Zermelo considers the class of two-person games without chance, where players have strictly opposing interests and where only a finite number of positions are possible. Although in the game only finitely many positions are possible, Zermelo allows infinite sequences of moves since he does not consider stopping rules. Thus, he allows for the possibility of infinite games. Then he addresses two problems:

1. What does it mean for a player to be in a 'winning' position and is it possible to define this in an objective mathematical manner?
2. If the player is in a winning position, can the number of moves needed to force the win be determined?

To answer the first question, Zermelo states that a necessary and sufficient condition is the nonemptyness of a certain set, containing all possible sequences of moves such that a player wins independently of how the other player plays. But should this set be empty, the best a player could achieve would be a draw.
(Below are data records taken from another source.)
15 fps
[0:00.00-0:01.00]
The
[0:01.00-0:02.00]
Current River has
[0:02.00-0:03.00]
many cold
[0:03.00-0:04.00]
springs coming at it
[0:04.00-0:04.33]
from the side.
So Zermelo defines another set containing all possible sequences of moves such that a player can postpone his loss for an infinite number of moves, which implies a draw. This set may also be empty, i.e., the player can avoid his loss for only finitely many moves if his opponent plays correctly. But this is equivalent to the opponent being able to force a win. This is the basis for all modern versions of Zermelo's theorem.

About the second question, Zermelo claimed that it will never take more moves than there are positions in the game. His proof is a proof by contradiction: Assume that a player can win in a number of moves larger than the number of positions. By the pigeonhole principle, at least one winning position must have appeared twice. So the player could have played at the first occurrence in the same way as he does at the second and thus could have won in fewer moves than there are positions.
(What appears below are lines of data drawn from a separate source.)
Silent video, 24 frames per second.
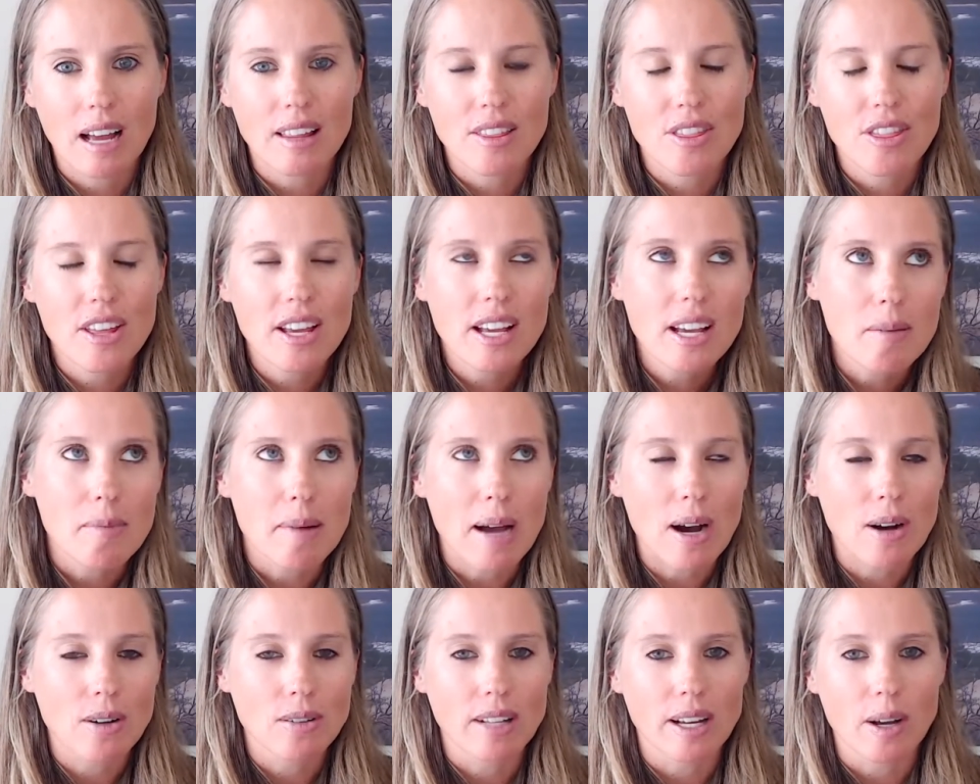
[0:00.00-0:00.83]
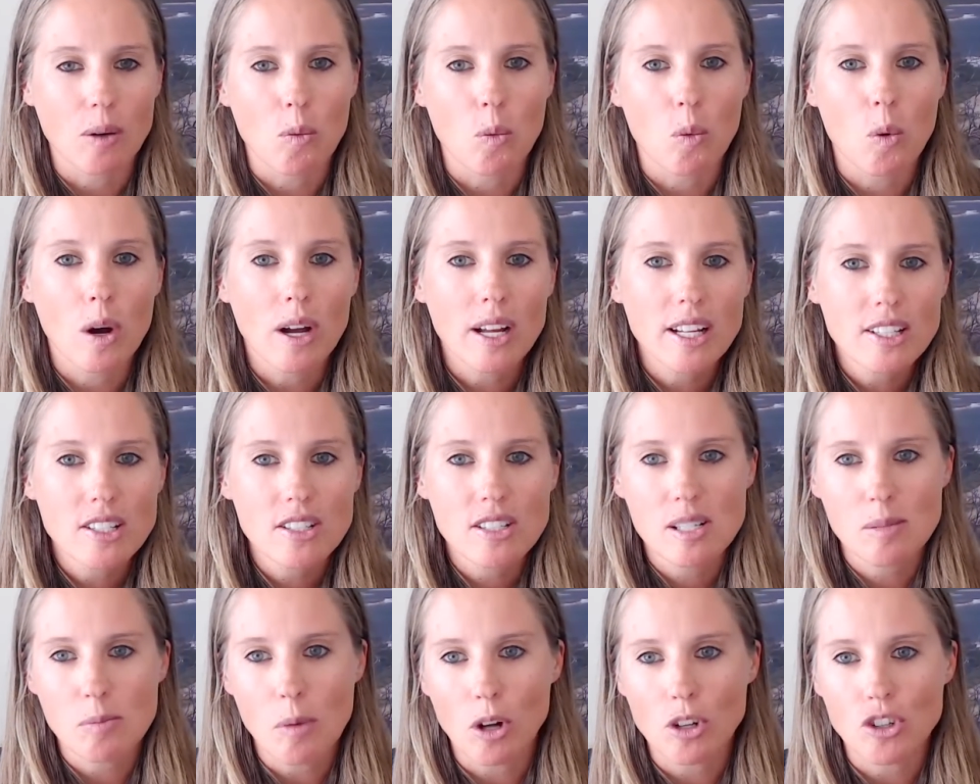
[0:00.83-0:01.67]
think about like what
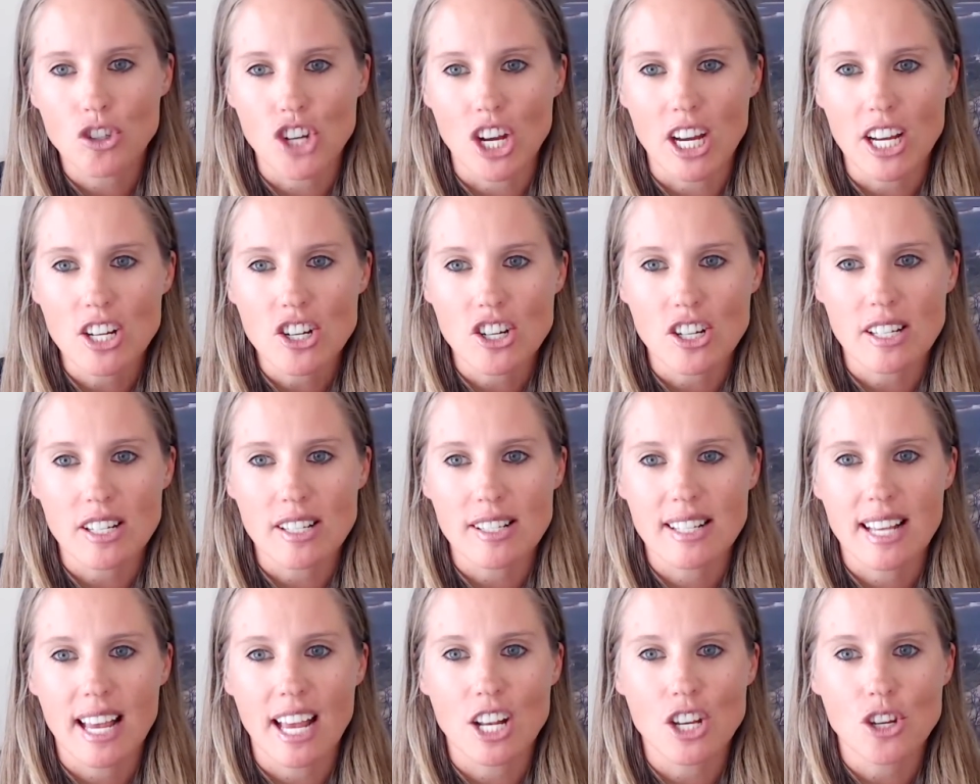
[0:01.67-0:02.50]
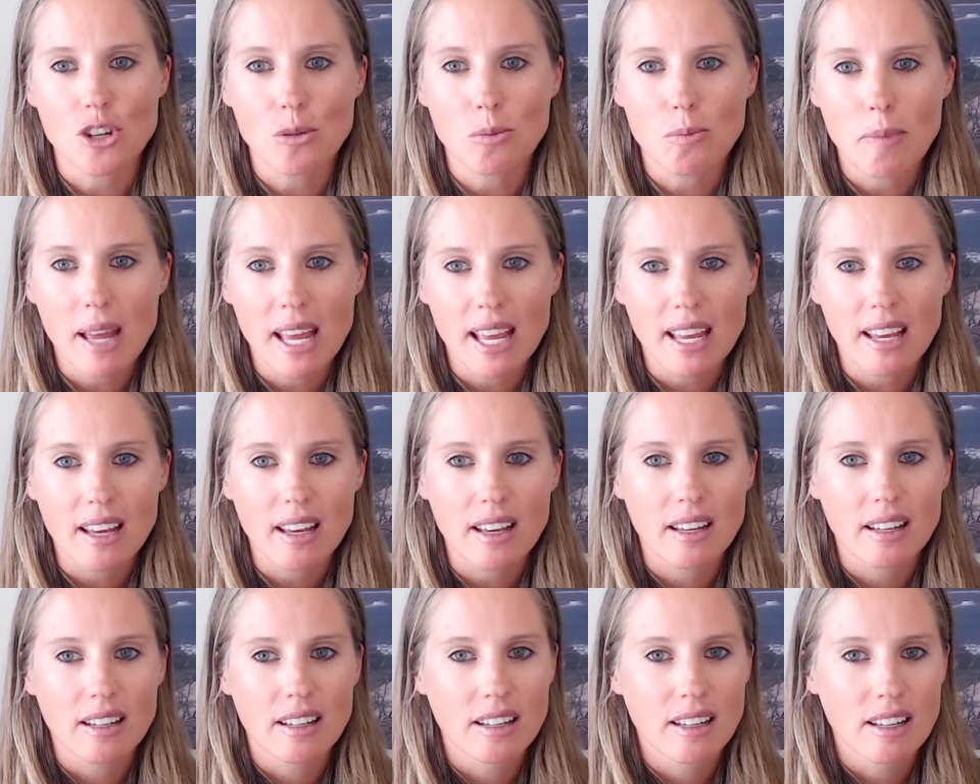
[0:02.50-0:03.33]
small changes can you
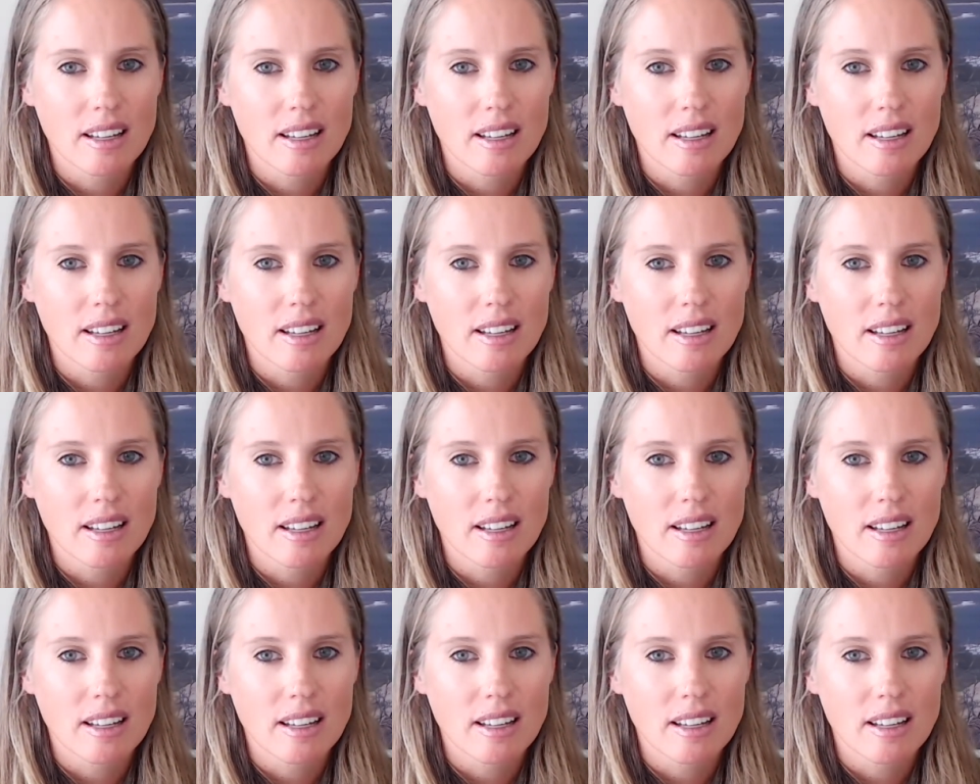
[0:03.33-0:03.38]
make,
==Zermelo's theorem and backward induction==

It has been believed that Zermelo used backward induction as his method of proof. However, recent research on the Zermelo's theorem demonstrates that backward induction was not used to explain the strategy behind chess. Contrary to the popular belief, chess is not a finite game without at least one of the fifty move rule or threefold repetition rule. Strictly speaking, chess is an infinite game therefore backward induction does not provide the minmax theorem in this game.

Backward induction is a process of reasoning backward in time. It is used to analyse and solve extensive form games of perfect information. This method analyses the game starting at the end, and then works backwards to reach the beginning. In the process, backward induction determines the best strategy for the player that made the last move. Then the ultimate strategy is determined for the next-to last moving player of the game. The process is repeated again determining the best action for every point in the game has been found. Therefore, backward induction determines the Nash equilibrium of every subgame in the original game.
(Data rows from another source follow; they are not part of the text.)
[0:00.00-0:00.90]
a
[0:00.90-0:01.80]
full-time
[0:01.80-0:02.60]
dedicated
There is a number of reasons as to why backward induction is not present in the Zermelo's original paper:

Firstly, a recent study by Schwalbe and Walker (2001) demonstrated that Zermelo's paper contained basic idea of backward induction; however Zermelo did not make a formal statement on the theorem. Zermelo's original method was the idea of non-repetition. The first mention of backward induction was provided by László Kalmár in 1928. Kalmár generalised the work of Zermelo and Kőnig in his paper "On the Theory of Abstract Games". Kalmár was concerned with the question: "Given a winning position, how quickly can a win be forced?". His paper showed that winning without repetition is possible given that a player is a winning position. Kalmár's proof of non-repetition was proof by backward induction. In his paper, Kalmár introduced the concept of subgame and tactic. Kalmár's central argument was that a position can be a winning position only if a player can win in a finite number of moves. Also, a winning position for player A is always a losing position for player B.